简体   繁体   中英

Requests Timeout Error (requests.exceptions.ConnectionError: ('Connection aborted.', OSError("(10060, 'WSAETIMEDOUT')")))

I have seen a lot of questions on this topic but none of them contain a solution that works for me yet. Here is my full code:

import pandas as pd
import requests
import time

pd.set_option('display.max_columns', 500)
pd.set_option('display.width', 1000)

# Game Id
game_id = '0021900001'

# Headers for API Request
header_data = {
    'Host': 'stats.nba.com',
    'Connection': 'keep-alive',
    'Cache-Control': 'max-age=0',
    'Upgrade-Insecure-Requests': '1',
    'User-Agent': 'Mozilla/5.0 (Macintosh; Intel Mac OS X 10_11_6) AppleWebKit/537.36 (KHTML, like Gecko) Chrome/66.0.3359.181 Safari/537.36',
    'Referer': 'stats.nba.com',
    'Accept-Encoding': 'gzip, deflate, br',
    'Accept-Language': 'en-US,en;q=0.9',
    'Accept': 'text/html,application/xhtml+xml,application/xml;q=0.9,image/webp,image/apng,*/*;q=0.8',
}


###
### Calculate Players on court at the start of each period
###

# Build advanced boxscore url
def advanced_boxscore_url(game_id, start, end):
    return 'https://stats.nba.com/stats/boxscoretraditionalv2/?gameId={0}&startPeriod=0&endPeriod=14&startRange={1}&endRange={2}&rangeType=2'.format(game_id, start, end)


# Helper functions
def calculate_time_at_period(period):
    if period > 5:
        return (720 * 4 + (period - 5) * (5 * 60)) * 10
    else:
        return (720 * (period - 1)) * 10


def split_subs(df, tag):
    subs = df[[tag, 'PERIOD', 'EVENTNUM']]
    subs['SUB'] = tag
    subs.columns = ['PLAYER_ID', 'PERIOD', 'EVENTNUM', 'SUB']
    return subs


def frame_to_row(df):
    team1 = df['TEAM_ID'].unique()[0]
    team2 = df['TEAM_ID'].unique()[1]
    players1 = df[df['TEAM_ID'] == team1]['PLAYER_ID'].tolist()
    players1.sort()
    players2 = df[df['TEAM_ID'] == team2]['PLAYER_ID'].tolist()
    players2.sort()

    lst = [team1]
    lst.append(players1)
    lst.append(team2)
    lst.append(players2)


    return lst


# extracts data from api response
def extract_data(url):
    print(url)
    r = requests.get(url, headers=header_data)
    resp = r.json()
    results = resp['resultSets'][0]
    headers = results['headers']
    rows = results['rowSet']
    frame = pd.DataFrame(rows)
    frame.columns = headers
    return frame


play_by_play = pd.read_csv('pbp_v3_0210.csv')

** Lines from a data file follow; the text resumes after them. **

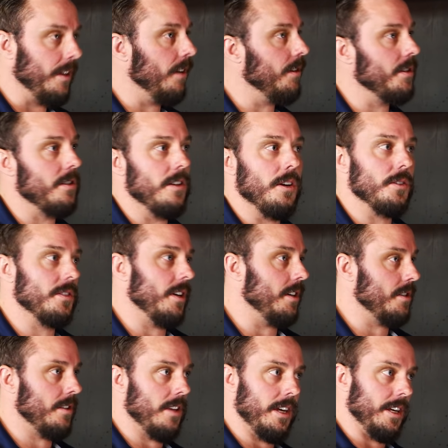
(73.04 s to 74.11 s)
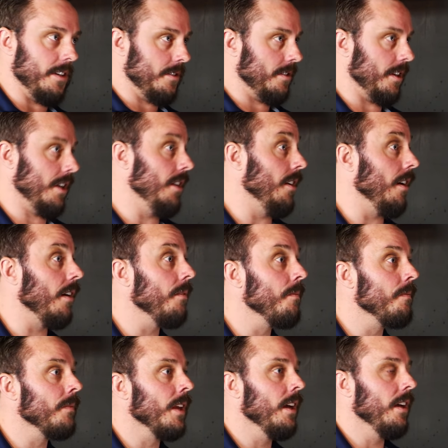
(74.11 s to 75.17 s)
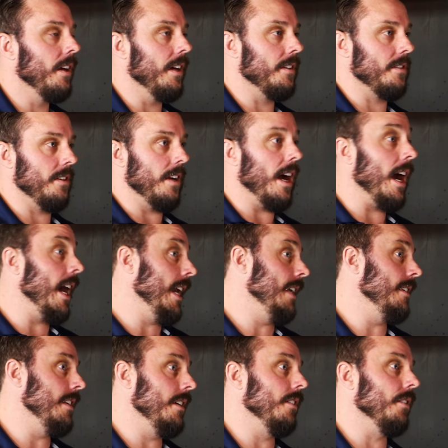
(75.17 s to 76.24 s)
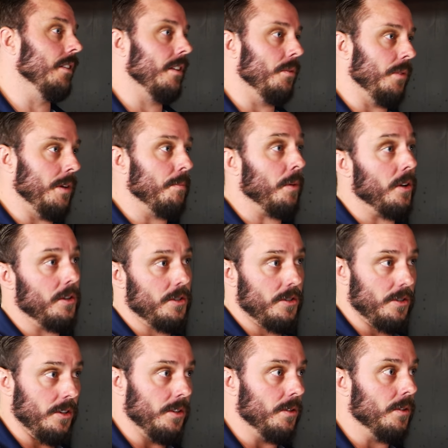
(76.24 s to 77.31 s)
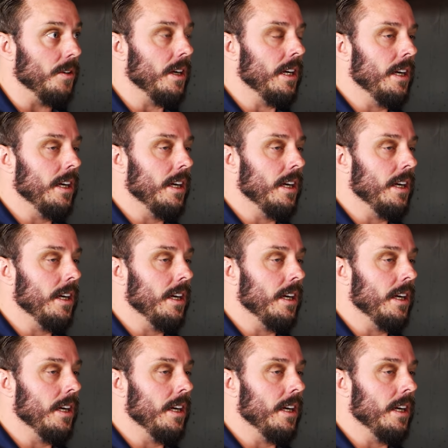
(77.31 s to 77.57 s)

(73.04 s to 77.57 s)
there is no such thing as secure. It's an ideal that we pursue.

substitutionsOnly = play_by_play[play_by_play['EVENTMSGTYPE'] == 8][['PERIOD', 'EVENTNUM', 'PLAYER1_ID', 'PLAYER2_ID']]
substitutionsOnly.columns = ['PERIOD', 'EVENTNUM', 'OUT', 'IN']

subs_in = split_subs(substitutionsOnly, 'IN')
subs_out = split_subs(substitutionsOnly, 'OUT')

full_subs = pd.concat([subs_out, subs_in], axis=0).reset_index()[['PLAYER_ID', 'PERIOD', 'EVENTNUM', 'SUB']]
first_event_of_period = full_subs.loc[full_subs.groupby(by=['PERIOD', 'PLAYER_ID'])['EVENTNUM'].idxmin()]
players_subbed_in_at_each_period = first_event_of_period[first_event_of_period['SUB'] == 'IN'][
    ['PLAYER_ID', 'PERIOD', 'SUB']]

periods = players_subbed_in_at_each_period['PERIOD'].drop_duplicates().values.tolist()

rows = []
for period in periods:
    low = calculate_time_at_period(period) + 5
    high = calculate_time_at_period(period + 1) - 5
    boxscore = advanced_boxscore_url(game_id, low, high)
    # time.sleep(2)
    boxscore_players = extract_data(boxscore)[['PLAYER_NAME', 'PLAYER_ID', 'TEAM_ID']]
    boxscore_players['PERIOD'] = period

    players_subbed_in_at_period = players_subbed_in_at_each_period[players_subbed_in_at_each_period['PERIOD'] == period]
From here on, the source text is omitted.